Индра понимал, что дядюшка Гайский по-своему прав, если стать на его точку зрения. Но за деревьями он не видит леса.

Акт убийства Гейдриха — это кульминация, а не испытание деятельности организации.

Ян встал. Он не мог больше сидеть спокойно.

— Мы здесь уже почти полгода, дядюшка Гайский, — с чувством сказал он. — Шесть долгих месяцев! Что мы сделали такого, чем причинили нацизму реальный вред? Ничего! — Он не дал дядюшке Гайскому ответить. — Ладно, мы создали новую организацию сопротивления по всей стране. Но что толку в движении сопротивления, если оно не оказывает никакого сопротивления?..

— Я согласен, — сказал Йозеф, не в силах более сдерживаться. — Мы здесь как раз для этого — вести борьбу!

Он поднялся, но Ян дружески толкнул его обратно в кресло.

— Вы не хуже нас знаете, что из Англии нас прислали, чтобы мы добрались до Гейдриха, — продолжал Ян. — До Карла Франка или Рейнхарда Гейдриха — кого сможем достать и кто ценнее. — Он минуту помолчал, чтобы слушатели усвоили сказанное. — Лучше — Гейдриха: он ценнее, и он — больший палач.

Не считая самого Гитлера, нет никого важнее во всем нацистском гадюшнике. Убив его, мы сможем вбить первый гвоздь в гроб нацизма. Это будет такой мощный удар, звук которого разнесется по всему миру.

Дядюшка Гайский только моргал глазами в ответ на натиск Яна. Он вздохнул, как бы понимая, что ему никогда не одержать верх в этой словесной битве. Обернувшись, он посмотрел на Опалку, потом — на Индру. По их лицам он понял, что проиграл спор.

Затем слово взял Индра. Он говорил серьезным тоном:

— Я думаю, все согласны с вами, дядюшка Гайский, что нам нужно время. Нужно время, чтобы добыть оружие и радиоаппаратуру. Работников сопротивления надо обучить. Нам нужны еще парашютисты из Англии. Нужно много разных вещей и много времени. Но война нам времени не оставляет. Если Яну и Йозефу удастся убить Гейдриха, мы вызовем волну репрессий на свою голову, которая всех нас уничтожит. — Он помолчал. — Но, занимаясь такими делами, мы вынуждены мириться с этой опасностью. Нет ничего более важного для нашего дела, чем остановить проводимую Гейдрихом интеграцию нашей страны с Германским рейхом. Мы не можем позволить себе упустить завтрашний шанс.

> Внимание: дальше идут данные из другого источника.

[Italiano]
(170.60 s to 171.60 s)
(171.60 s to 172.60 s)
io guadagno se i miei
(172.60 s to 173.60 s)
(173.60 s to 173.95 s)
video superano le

Все понимали, что это — последнее слово, и дядюшке Гайскому ничего не остается, как слегка присвистнуть.

— Что ж, я полагаю, что это так, — спокойно сказал он. — Я выполню свою роль.

Ян вскочил на ноги и хлопнул Йозефа по спине. Затем повернулся к Гайскому, который, бледный и нерешительный, все еще стоял посреди комнаты.

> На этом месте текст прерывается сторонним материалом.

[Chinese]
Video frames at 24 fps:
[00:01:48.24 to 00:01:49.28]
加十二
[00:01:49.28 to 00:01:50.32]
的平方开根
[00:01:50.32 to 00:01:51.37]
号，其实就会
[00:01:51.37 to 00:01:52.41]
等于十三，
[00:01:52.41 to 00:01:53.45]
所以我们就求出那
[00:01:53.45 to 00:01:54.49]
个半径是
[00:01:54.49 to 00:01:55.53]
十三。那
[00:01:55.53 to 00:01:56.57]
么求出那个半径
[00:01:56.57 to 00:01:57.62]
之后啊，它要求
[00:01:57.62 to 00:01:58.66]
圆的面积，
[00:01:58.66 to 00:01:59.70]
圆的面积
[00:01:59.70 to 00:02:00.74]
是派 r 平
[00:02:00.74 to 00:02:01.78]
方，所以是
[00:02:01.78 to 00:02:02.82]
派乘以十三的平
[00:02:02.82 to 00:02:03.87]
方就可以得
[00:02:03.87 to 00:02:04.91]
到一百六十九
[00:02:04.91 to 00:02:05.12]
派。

— Не волнуйтесь, дядюшка Гайский, — сказал он. — Все будет хорошо. Не волнуйтесь.

— О, господи! — тихо произнес дядюшка Гайский. — Как бы я желал не волноваться!

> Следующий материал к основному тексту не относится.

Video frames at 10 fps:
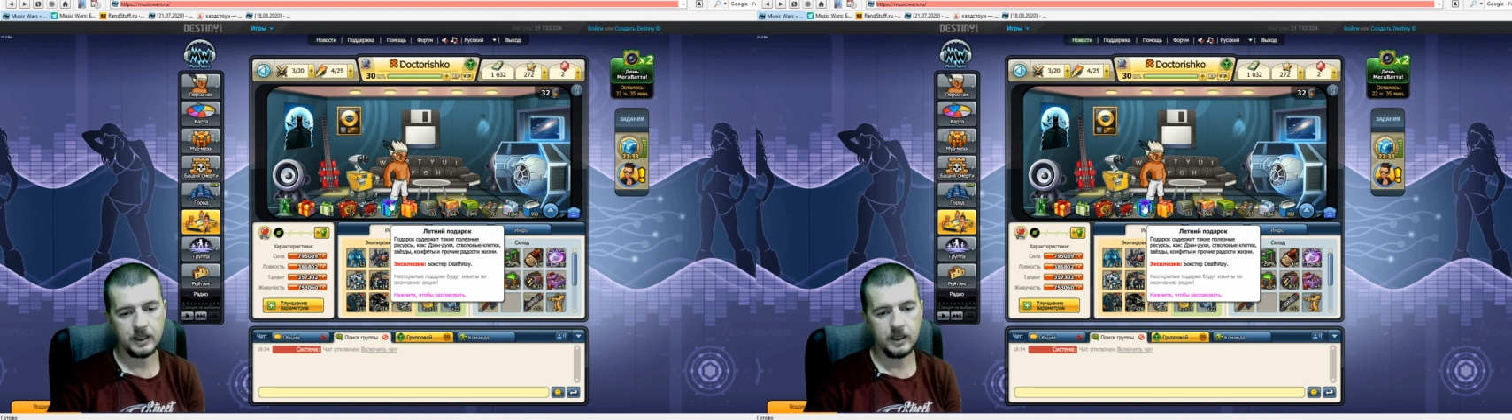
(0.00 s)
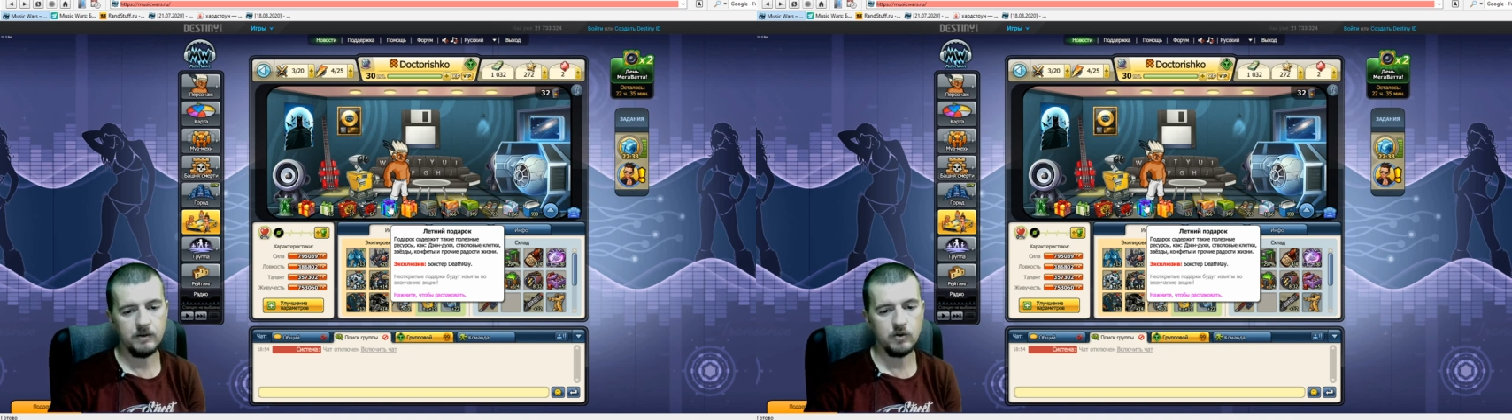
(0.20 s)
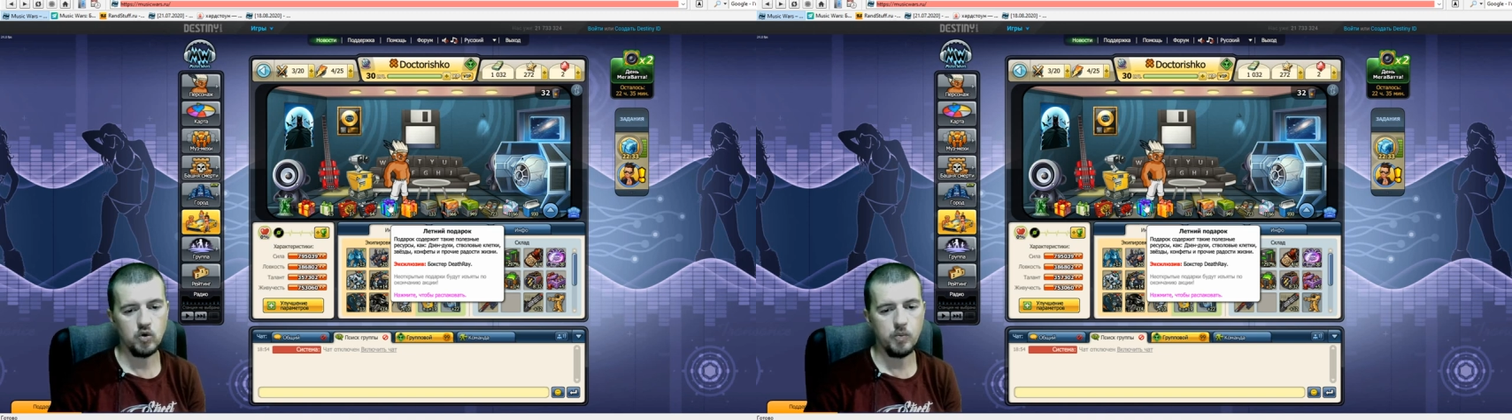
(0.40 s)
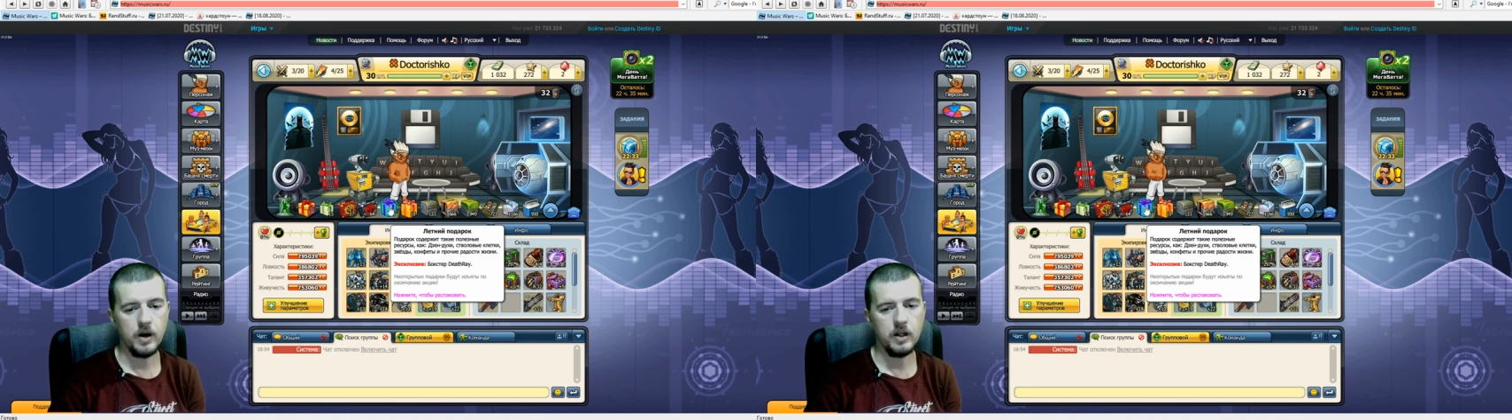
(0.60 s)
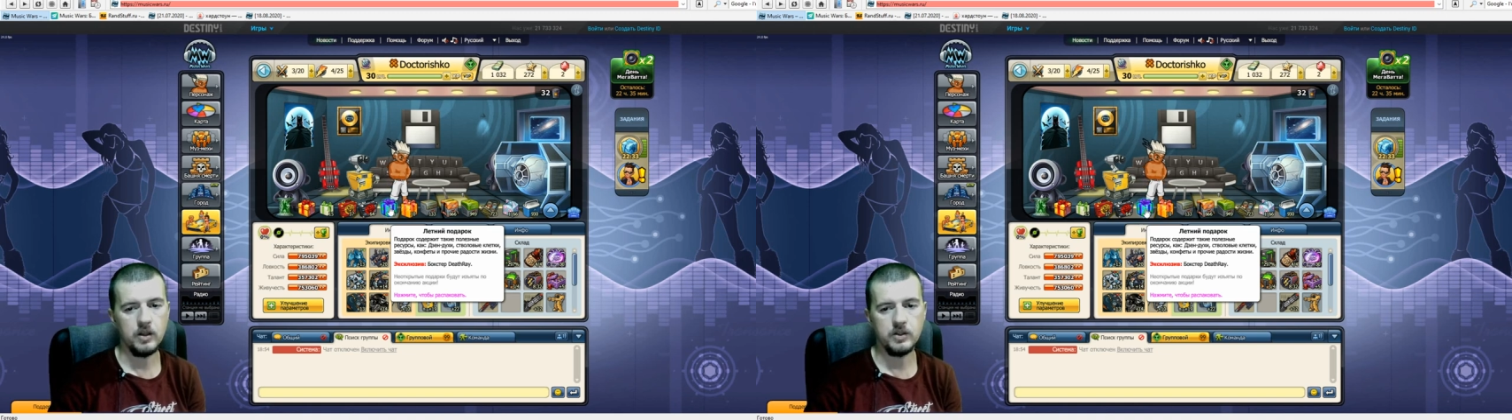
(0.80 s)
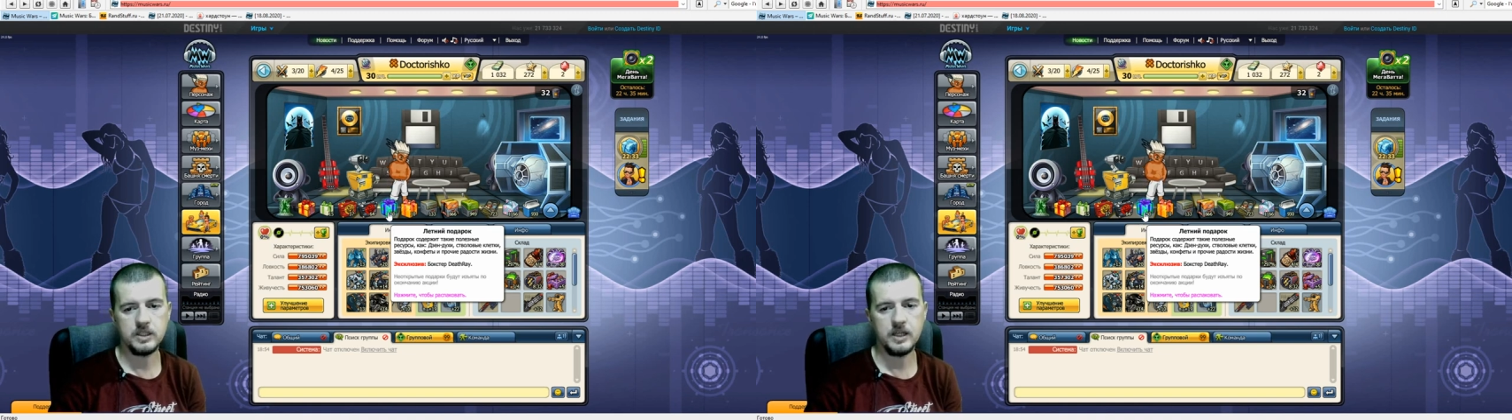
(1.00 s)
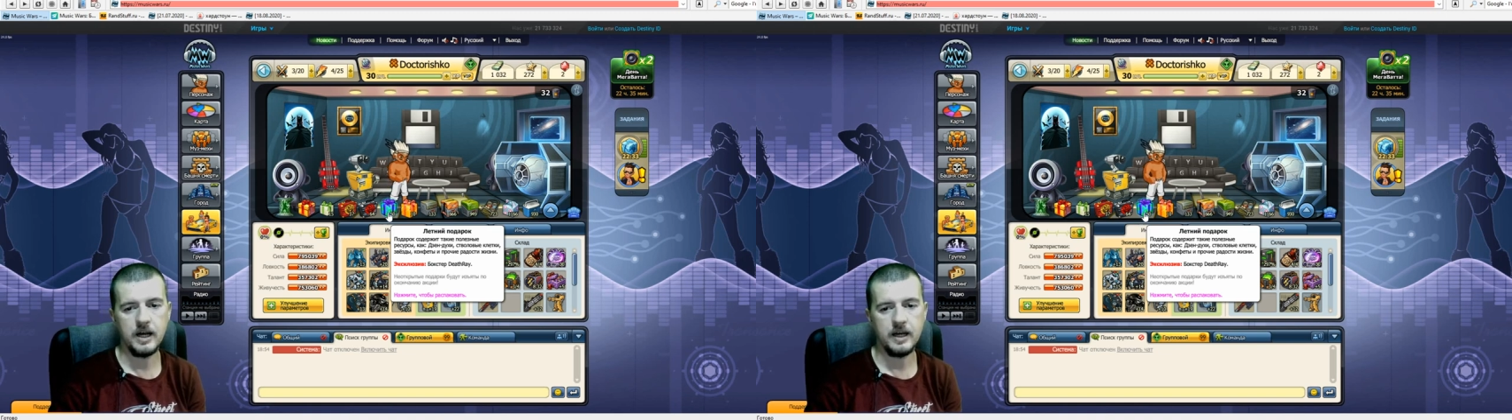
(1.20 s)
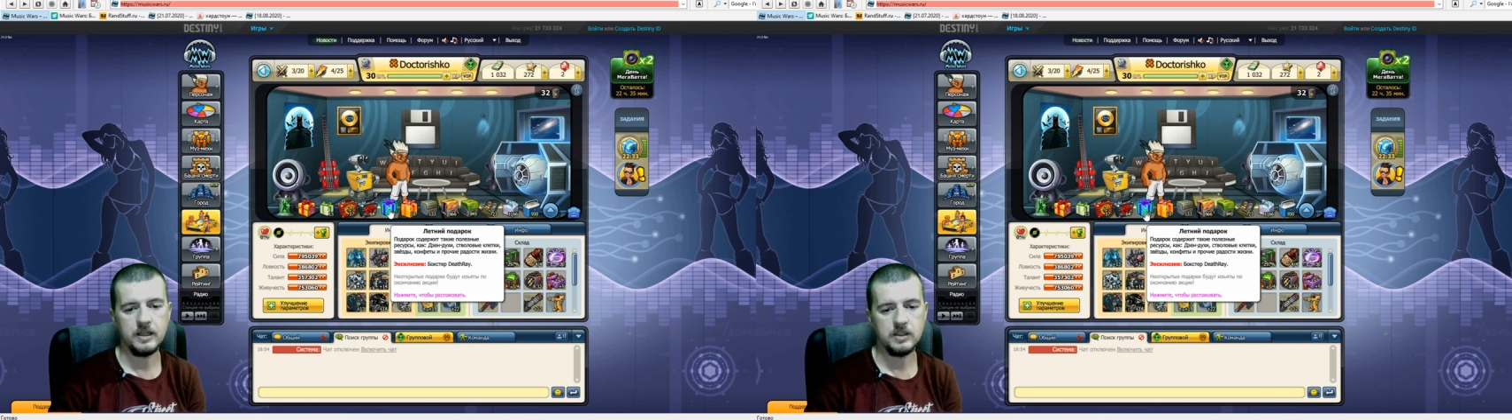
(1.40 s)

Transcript: я выкупал за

Анна ждала на Карловом мосту, облокотившись на парапет центральной арки. Она с улыбкой повернулась к нему. Он подошел, взял ее за руку и наклонился над парапетом, глядя вниз на воду. Она чувствовала рядом тепло его тела. Она знала, что они решили.

Река внизу, разделенная треугольными опорами на протоки, с журчанием текла к морю. Был вечер 26 мая 1942 года. В воздухе чувствовалось лето. Каштаны вдоль берега были все в цвету. Они стояли в сгущающихся сумерках, и он говорил медленно и с болью, почему они должны это сделать, повторяя свои аргументы, которым сам как будто не верил и нуждался в поддержке, которую мог получить только от нее. Последний месяц, после налета бомбардировщиков на Пльзень, был для них месяцем тихой радости. Теперь она знала, что их медовый месяц кончился.

Анна уже не раз прежде слышала такие его разговоры, но тогда эти рассуждения были чисто схоластическими. Теперь была реальность. Завтра утром Йозеф и Ян будут стоять на углу улицы не как простые граждане, а как исполнители приговора.

Их не защитит никакой закон. Шансов выжить у них, может быть, меньше, чем у намеченной ими жертвы. Хотя она старалась не думать об этом, скрывая это от себя самой, иногда ее глазам представлялась картина, как они лежат мертвые. И кровь на мостовой может оказаться кровью их, а не Гейдриха.